Official Rock Paper Scissors recognizes exactly three legal throws: Rock, Paper, and Scissors. Each one has a clear hand shape, a real-world metaphor, and a fixed result against the other two.
How the system works
Rock Paper Scissors is an intransitive cycle. Each move beats one option and loses to one option. There is no dominant throw.
- Rock beats Scissors, but loses to Paper.
- Paper beats Rock, but loses to Scissors.
- Scissors beats Paper, but loses to Rock.
Rock
Hand shape: closed fist, knuckles toward the opponent.
Metaphor: a solid object that crushes something fragile.
- Beats: Scissors.
- Loses to: Paper.
- Ties with: Rock.
Paper
Hand shape: flat open palm with fingers together.
Metaphor: a sheet that covers or wraps a rock.
- Beats: Rock.
- Loses to: Scissors.
- Ties with: Paper.
Scissors
Hand shape: index and middle fingers extended in a V, thumb holding the remaining fingers down.

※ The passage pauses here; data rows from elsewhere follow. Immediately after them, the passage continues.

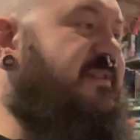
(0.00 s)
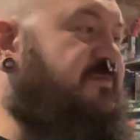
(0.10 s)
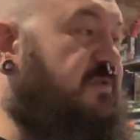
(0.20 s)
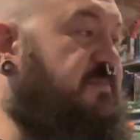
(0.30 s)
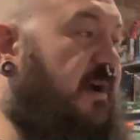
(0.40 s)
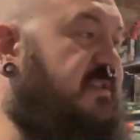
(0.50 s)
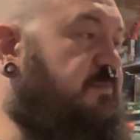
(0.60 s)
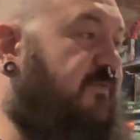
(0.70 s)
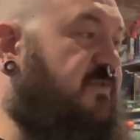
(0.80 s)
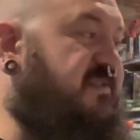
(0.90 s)
is
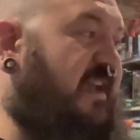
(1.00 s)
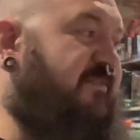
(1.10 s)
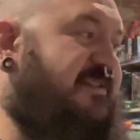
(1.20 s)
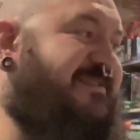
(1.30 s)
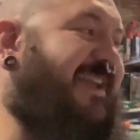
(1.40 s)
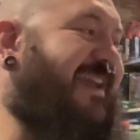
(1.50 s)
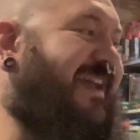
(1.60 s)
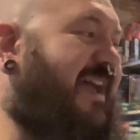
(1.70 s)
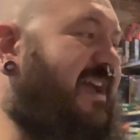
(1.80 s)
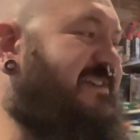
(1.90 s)
responsible for saving Snake
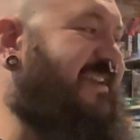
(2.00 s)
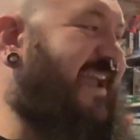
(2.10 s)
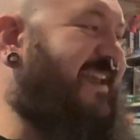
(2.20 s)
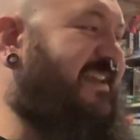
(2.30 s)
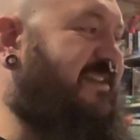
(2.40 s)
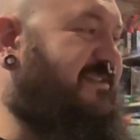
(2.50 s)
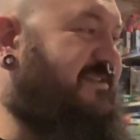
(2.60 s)
Eyes and hisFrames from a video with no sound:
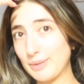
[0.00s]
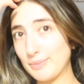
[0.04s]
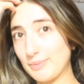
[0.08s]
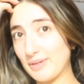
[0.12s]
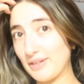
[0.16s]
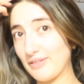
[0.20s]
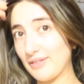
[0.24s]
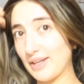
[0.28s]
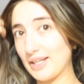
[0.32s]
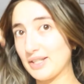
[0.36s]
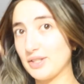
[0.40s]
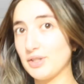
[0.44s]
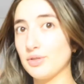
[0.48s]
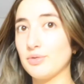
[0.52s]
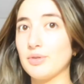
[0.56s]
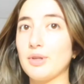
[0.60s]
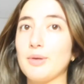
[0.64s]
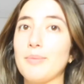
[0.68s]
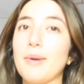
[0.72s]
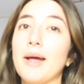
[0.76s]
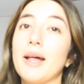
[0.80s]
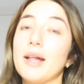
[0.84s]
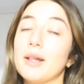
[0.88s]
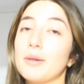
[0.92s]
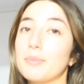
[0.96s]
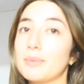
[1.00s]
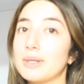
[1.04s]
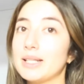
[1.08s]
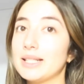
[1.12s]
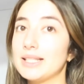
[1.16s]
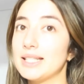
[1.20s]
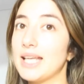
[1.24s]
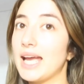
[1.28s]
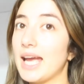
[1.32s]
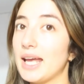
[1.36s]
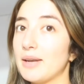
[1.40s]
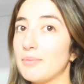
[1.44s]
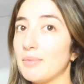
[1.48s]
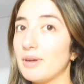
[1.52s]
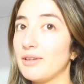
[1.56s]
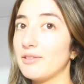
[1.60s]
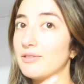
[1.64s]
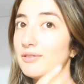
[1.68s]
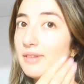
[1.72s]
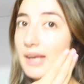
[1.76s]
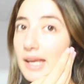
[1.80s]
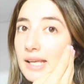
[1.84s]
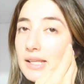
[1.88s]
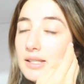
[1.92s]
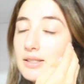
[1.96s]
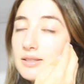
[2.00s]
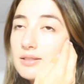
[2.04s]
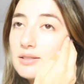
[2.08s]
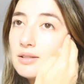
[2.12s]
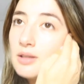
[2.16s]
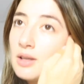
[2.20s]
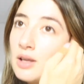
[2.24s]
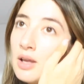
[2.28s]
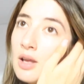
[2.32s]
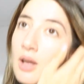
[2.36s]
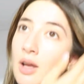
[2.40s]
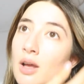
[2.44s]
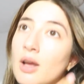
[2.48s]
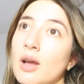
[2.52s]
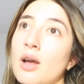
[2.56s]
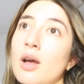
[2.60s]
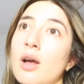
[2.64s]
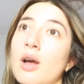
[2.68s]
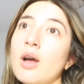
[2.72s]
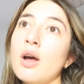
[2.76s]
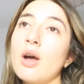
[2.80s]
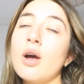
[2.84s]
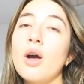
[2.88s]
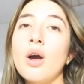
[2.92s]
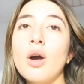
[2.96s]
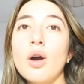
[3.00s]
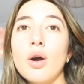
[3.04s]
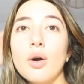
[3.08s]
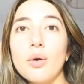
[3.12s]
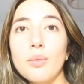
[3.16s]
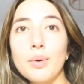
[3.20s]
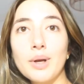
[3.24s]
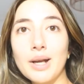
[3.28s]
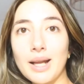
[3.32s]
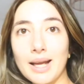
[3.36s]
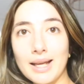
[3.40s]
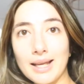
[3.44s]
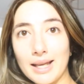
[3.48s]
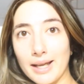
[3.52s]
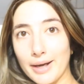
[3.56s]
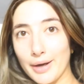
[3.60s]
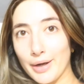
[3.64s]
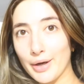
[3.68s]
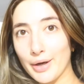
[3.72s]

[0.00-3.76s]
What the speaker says: my face is really pale. I'm gonna tan my face when I get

Metaphor: blades that cut paper but are crushed by rock.
- Beats: Paper.
- Loses to: Rock.
- Ties with: Scissors.
Cadence and clarity
Use a synchronized cadence such as one, two, three, shoot, and reveal on shoot. Keep signals crisp and visible to avoid false starts or disputes.
Official note
Only these three throws are legal in sanctioned WRPSA play. Any additional gestures such as Dynamite, Well, Lizard, or Spock are house variants, not official throws.
Bottom line
Mastering the three legal throws is the foundation of all fair play and strategy. If the shapes are clear and the outcomes are fixed, the rest of the match becomes a test of timing, reads, and discipline.